Tony took a step back, trying to process what Jack had said.
“Are you telling me that this is hell, that I’m in hell?”
“Not exactly, at least not in the sense that you imagine it. I am certain Dante is not lurking anywhere nearby.”
“Dante?”
“Dante, with his inferno and pitchforks and all. Poor boy is still apologizing.”
“You said, not exactly? What do you mean, not exactly?”
“Tony, what exactly do you think hell is?” Jack’s question was calm and measured.
It was now Tony’s turn to pause. This conversation was not going in any direction he’d anticipated, but he quickly made a mental decision to humor this curious man. After all, he might have information that would prove useful or at least helpful.
“Uh, I don’t know… exactly.” No one had ever asked him so directly. The question of hell had always been an assumption. As a result, Tony’s response came out more a question than a statement. “A place of eternal torment with fire and gnashing of teeth and stuff?”
Jack stood listening as if waiting for more.
“Uh, a place where God punishes people he is angry with because they are sinners,” continued Tony. “Uh, where bad people are separated fro
m God and good people go to heaven?”
“And you believe that?” asked Jack, again cocking his head to one side.
“No,” responded Tony adamantly. “I think that when you die you die. You become worm-meal, dust to dust, no rhyme, no reason, just dead.”
Jack grinned. “Ah, spoken with the certainty of a man who has never died. If I may, might I ask you another question?”
Tony barely nodded, but it was enough and Jack continued, “Does your believing this, that dead is simply dead and that is ‘all she wrote’; does your believing it make it true?”
“Sure! It’s real to me,” retorted Tony.
“I didn’t ask if it was real to you. Obviously it is real to you, but what I asked was if it was true.”
Tony looked down, thinking. “I don’t get it. What’s the difference? If it’s real, isn’t it true?”
“Oh, not at all Tony! And to make matters even more convoluted, something might be real but not actually exist at all, while truth remains independent from what is real or perceived to be real.”
Tony raised his palms and shrugged, shaking his head. “Sorry, this is way beyond me. I don’t understand—”
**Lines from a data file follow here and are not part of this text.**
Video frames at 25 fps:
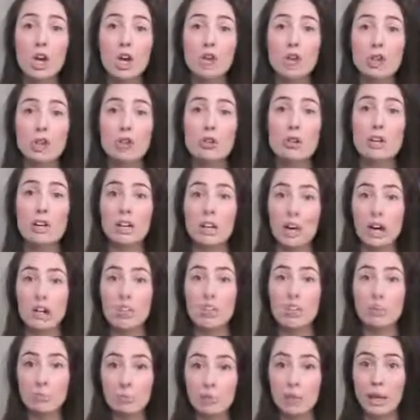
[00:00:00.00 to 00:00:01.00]
You can
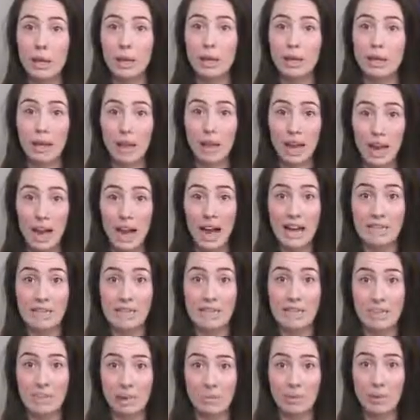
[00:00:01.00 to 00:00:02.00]
either blatantly ask
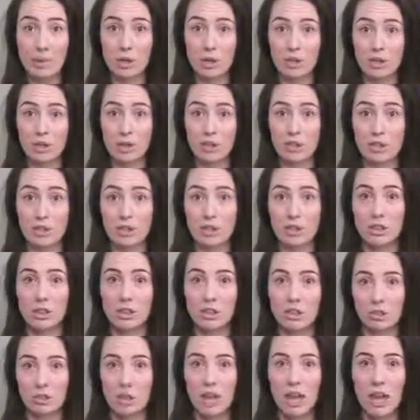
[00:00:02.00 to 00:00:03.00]
that person,
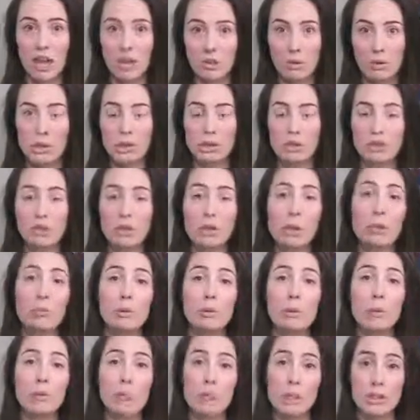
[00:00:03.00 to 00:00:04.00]
hey, would you be
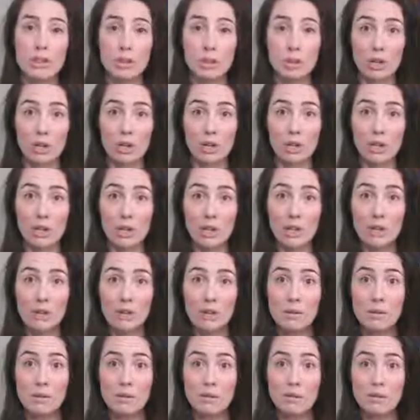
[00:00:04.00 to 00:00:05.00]
open to mentoring me?
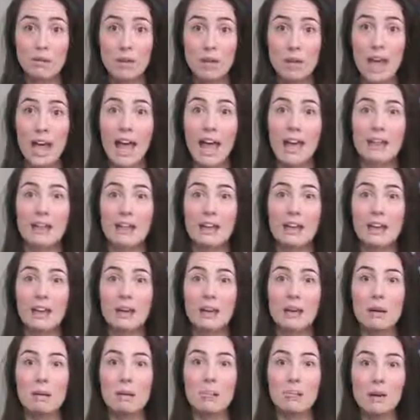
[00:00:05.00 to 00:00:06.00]
And then
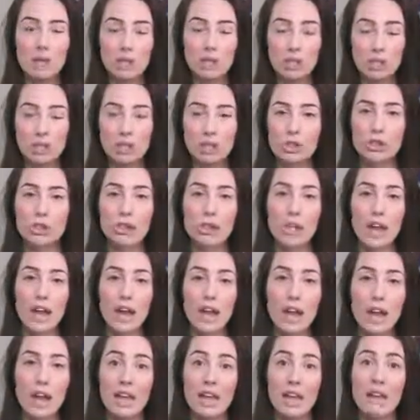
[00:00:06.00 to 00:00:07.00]
make sure that
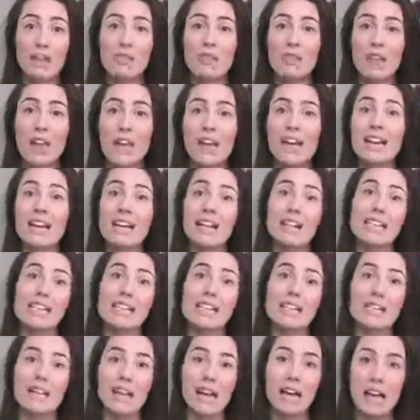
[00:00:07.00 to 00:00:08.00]
if that is
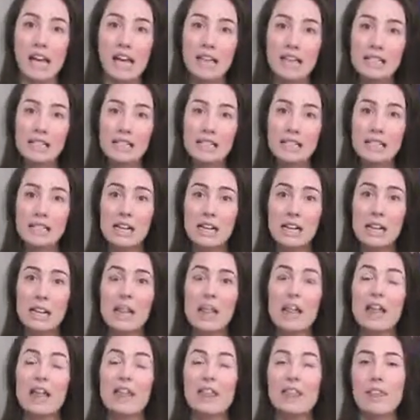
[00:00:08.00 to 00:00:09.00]
the case,
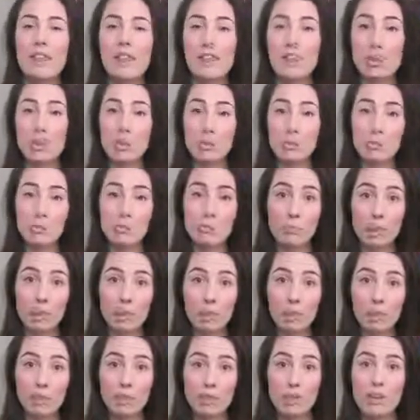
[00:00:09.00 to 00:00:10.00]
that you're
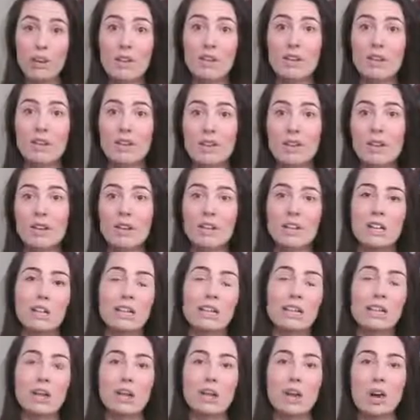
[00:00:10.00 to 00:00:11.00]
both very
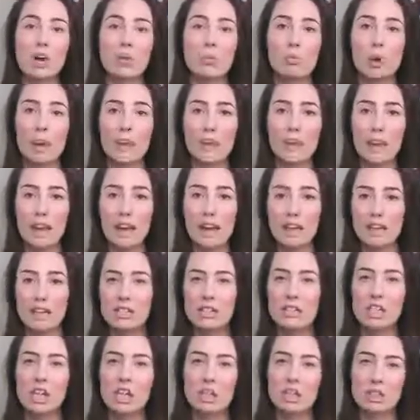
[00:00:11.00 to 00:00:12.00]
clear on what that
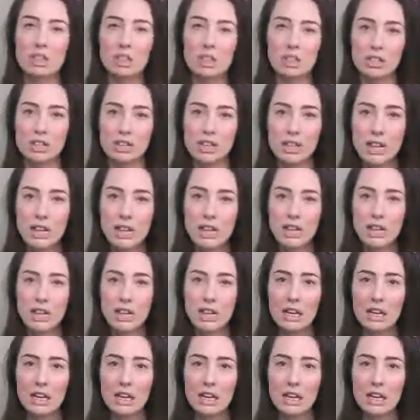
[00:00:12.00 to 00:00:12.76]
exchange looks like.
“Oh, but you do,” interrupted Jack, “much more than you realize, no pun intended; so let me give you examples that will clarify.”
“Do I have a choice?” Tony acquiesced, still at a loss but more interested than aggravated. Somewhere in this man’s words was hidden a compliment, and while he couldn’t grasp it, he could sense it.
Jack smiled. “Choice? Hmm, good question, but for another time. To my point, there are those who ‘really’ believe there was no Holocaust, that no one has actually walked on the moon, that the earth is flat, that there are monsters living under the bed. Real to them, but not true. Closer to home, your Loree believed…”
“What does my wife have to do with any of this?” reacted Tony, more than a little defensively. “I suppose you know her, too, and just so you understand, in case she’s lurking around here, too, somewhere, I have no interest in talking to her.”